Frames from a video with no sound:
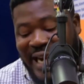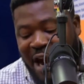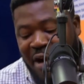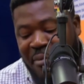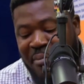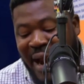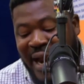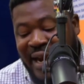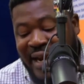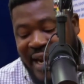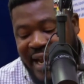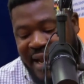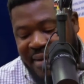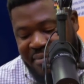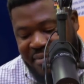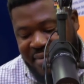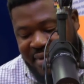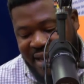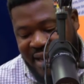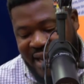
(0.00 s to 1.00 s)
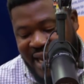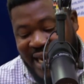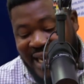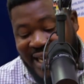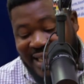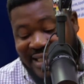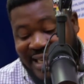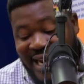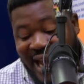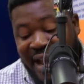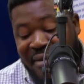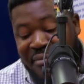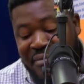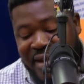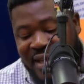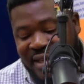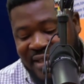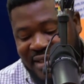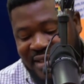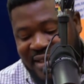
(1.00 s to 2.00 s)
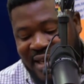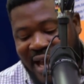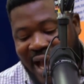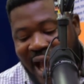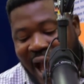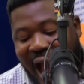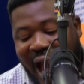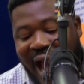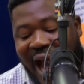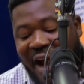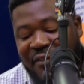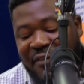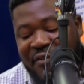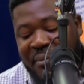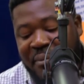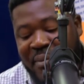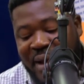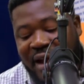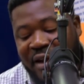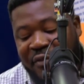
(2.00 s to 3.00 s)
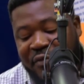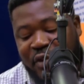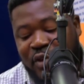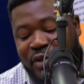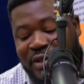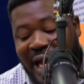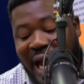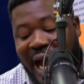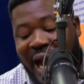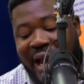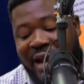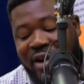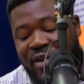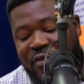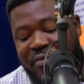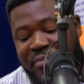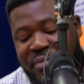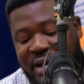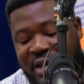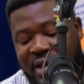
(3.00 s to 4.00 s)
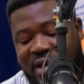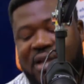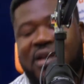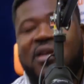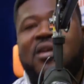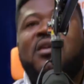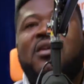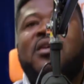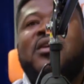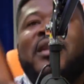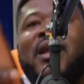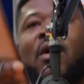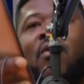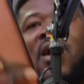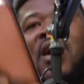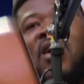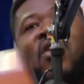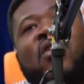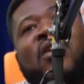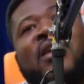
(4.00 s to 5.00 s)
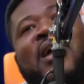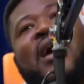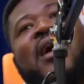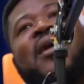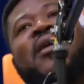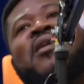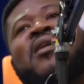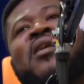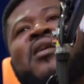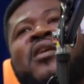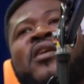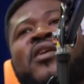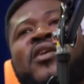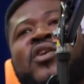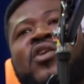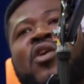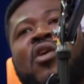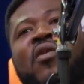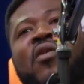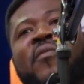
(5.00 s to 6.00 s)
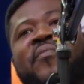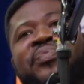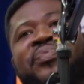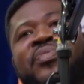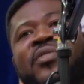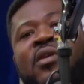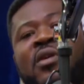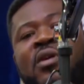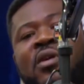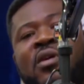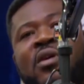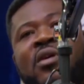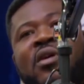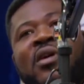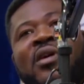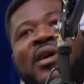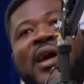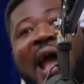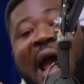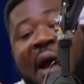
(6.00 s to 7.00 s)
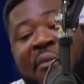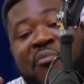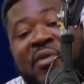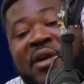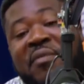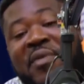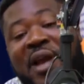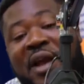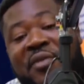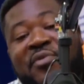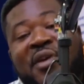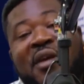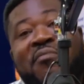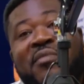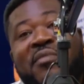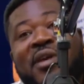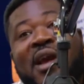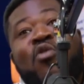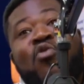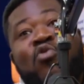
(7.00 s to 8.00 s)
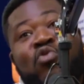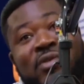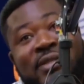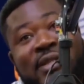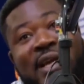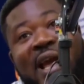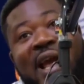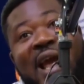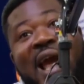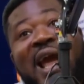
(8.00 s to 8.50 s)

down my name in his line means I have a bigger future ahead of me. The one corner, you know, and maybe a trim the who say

● ● ● ● ●

> [What you are asked to do]: Repeat all the data as it stands, dropping any images it holds.

> [Your response]:
Frames from a video with no sound:
(0.00 s to 1.00 s)
(1.00 s to 2.00 s)
(2.00 s to 3.00 s)
(3.00 s to 4.00 s)
(4.00 s to 5.00 s)
(5.00 s to 6.00 s)
(6.00 s to 7.00 s)
(7.00 s to 8.00 s)
(8.00 s to 8.50 s)

down my name in his line means I have a bigger future ahead of me. The one corner, you know, and maybe a trim the who say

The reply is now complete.